[Dataset entries]
━━━━━━━━━━
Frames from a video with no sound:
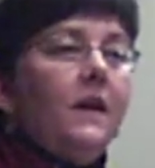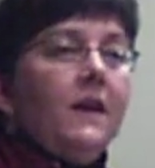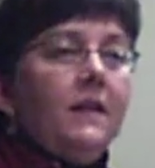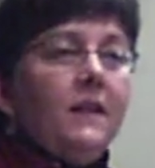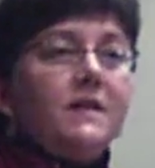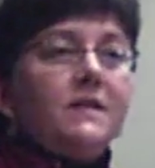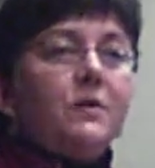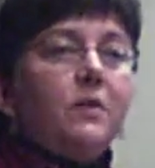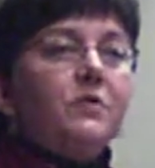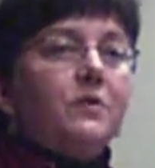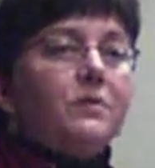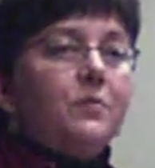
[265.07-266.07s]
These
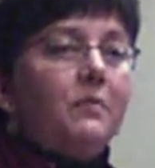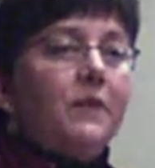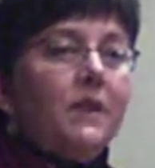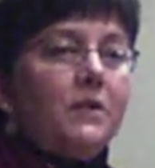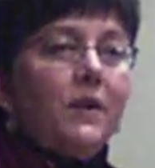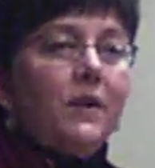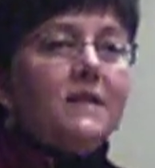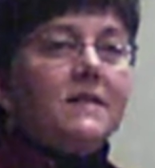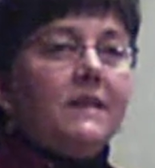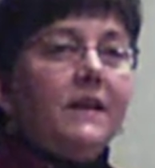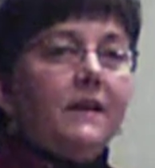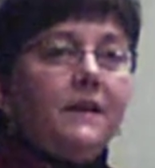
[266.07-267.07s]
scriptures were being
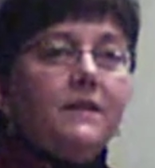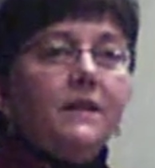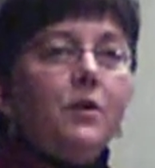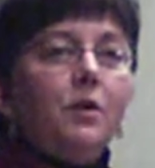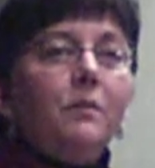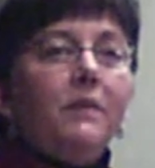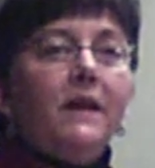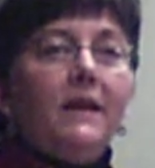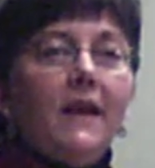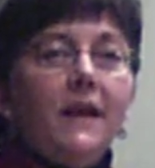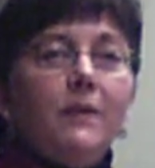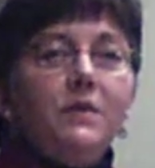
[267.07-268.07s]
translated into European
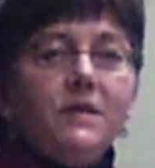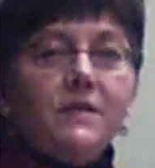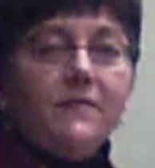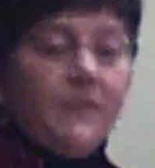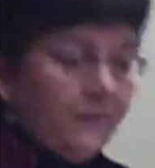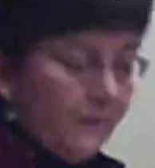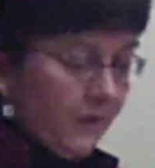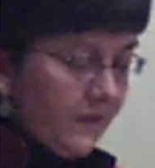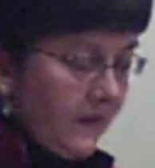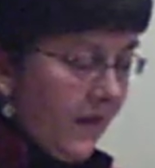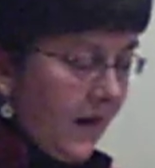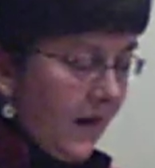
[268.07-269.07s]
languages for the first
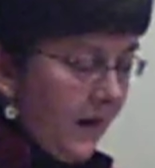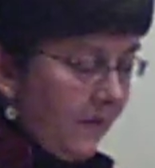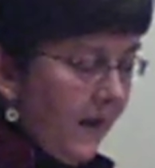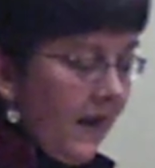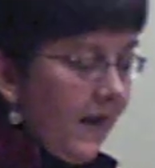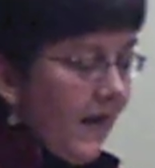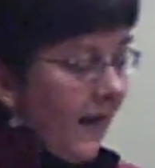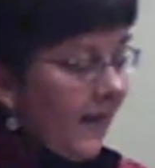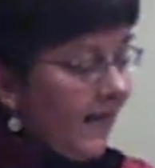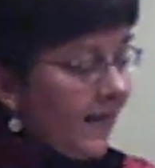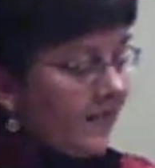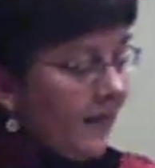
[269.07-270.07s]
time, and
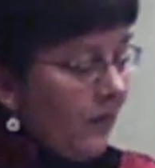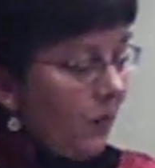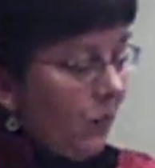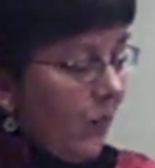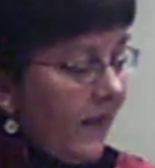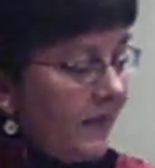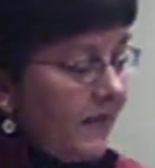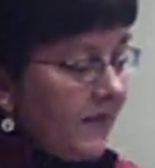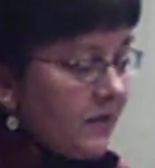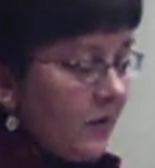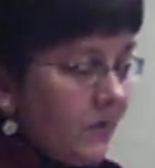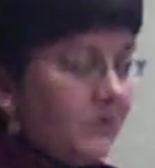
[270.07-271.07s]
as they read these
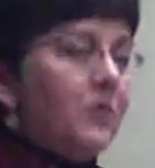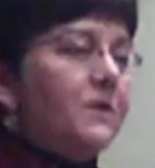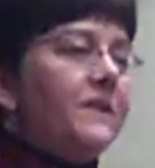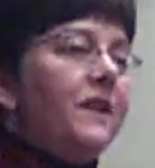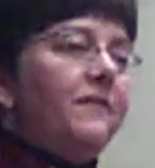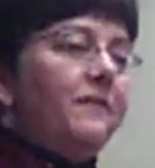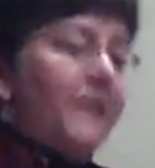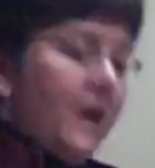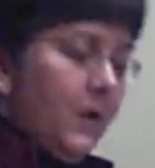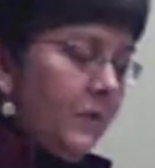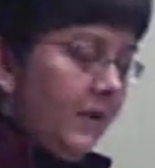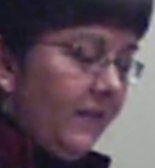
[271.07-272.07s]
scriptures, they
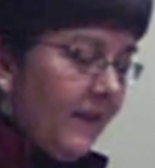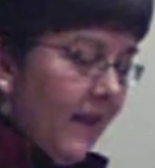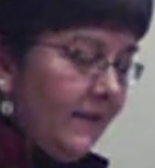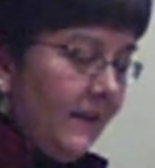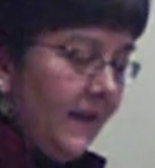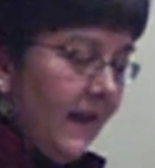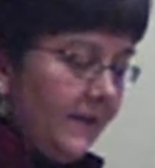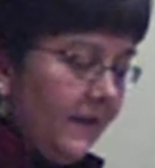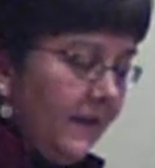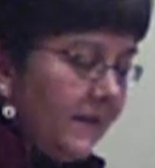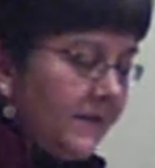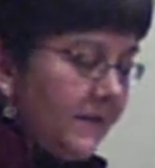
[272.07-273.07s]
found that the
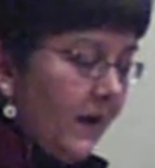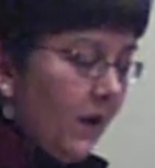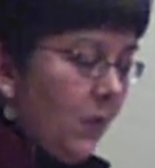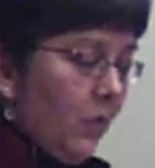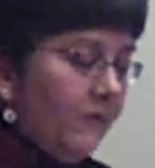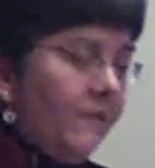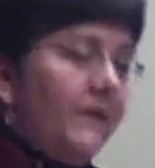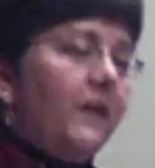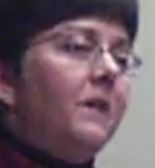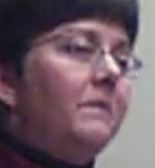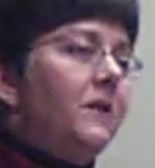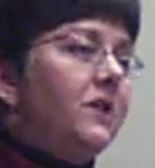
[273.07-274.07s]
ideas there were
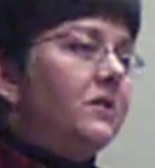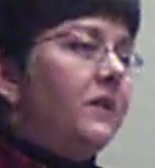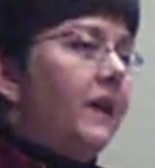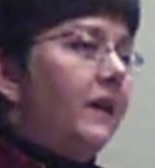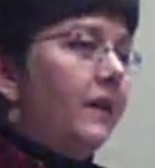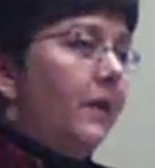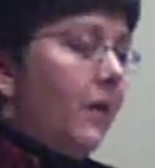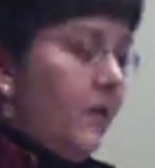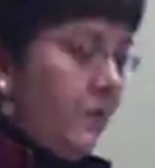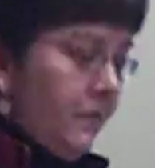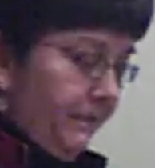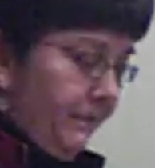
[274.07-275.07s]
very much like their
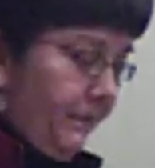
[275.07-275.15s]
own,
━━━━━━━━━━
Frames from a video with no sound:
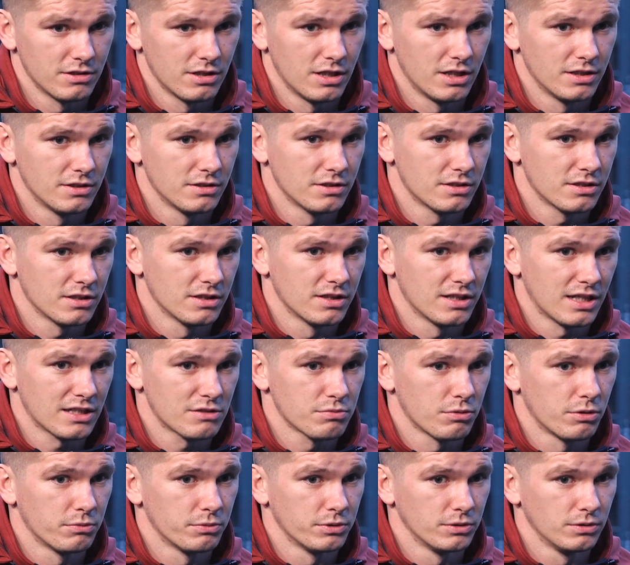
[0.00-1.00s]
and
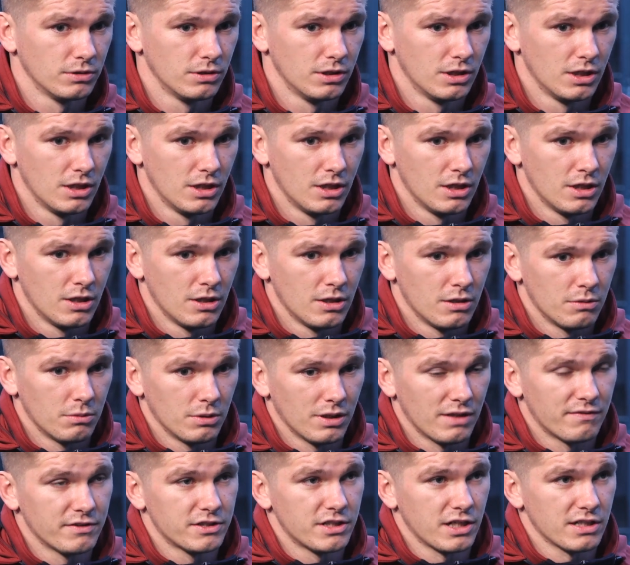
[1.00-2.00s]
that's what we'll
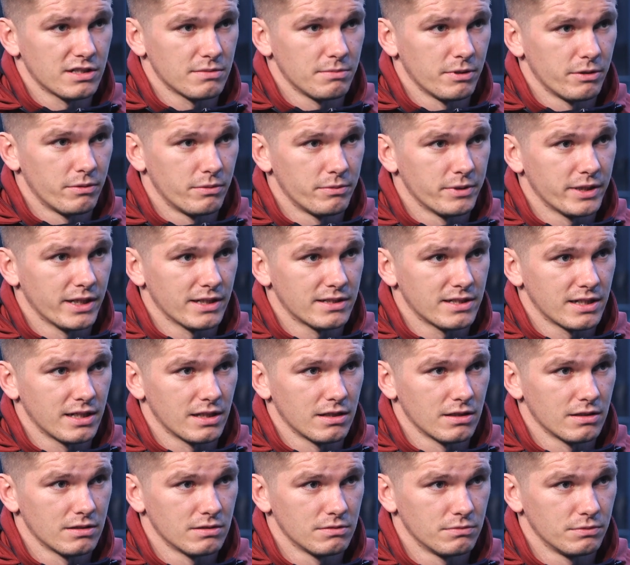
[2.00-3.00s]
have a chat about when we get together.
━━━━━━━━━━
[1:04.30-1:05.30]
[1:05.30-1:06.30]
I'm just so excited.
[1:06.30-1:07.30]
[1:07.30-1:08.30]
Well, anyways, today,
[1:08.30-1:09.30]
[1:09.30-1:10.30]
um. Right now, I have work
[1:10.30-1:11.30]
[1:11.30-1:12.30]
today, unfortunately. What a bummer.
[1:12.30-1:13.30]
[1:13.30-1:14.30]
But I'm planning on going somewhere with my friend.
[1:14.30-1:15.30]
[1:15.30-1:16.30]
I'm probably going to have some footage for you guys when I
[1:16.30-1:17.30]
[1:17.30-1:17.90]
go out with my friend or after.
━━━━━━━━━━
- TASK INSTRUCTIONS:
Above are the records; print exactly the lines from the line with "[1:07.30-1:08.30]" to the line with "[1:16.30-1:17.30]", including both, and nothing else.

- RESULT FOR THIS TASK:
[1:07.30-1:08.30]
Well, anyways, today,
[1:08.30-1:09.30]
[1:09.30-1:10.30]
um. Right now, I have work
[1:10.30-1:11.30]
[1:11.30-1:12.30]
today, unfortunately. What a bummer.
[1:12.30-1:13.30]
[1:13.30-1:14.30]
But I'm planning on going somewhere with my friend.
[1:14.30-1:15.30]
[1:15.30-1:16.30]
I'm probably going to have some footage for you guys when I
[1:16.30-1:17.30]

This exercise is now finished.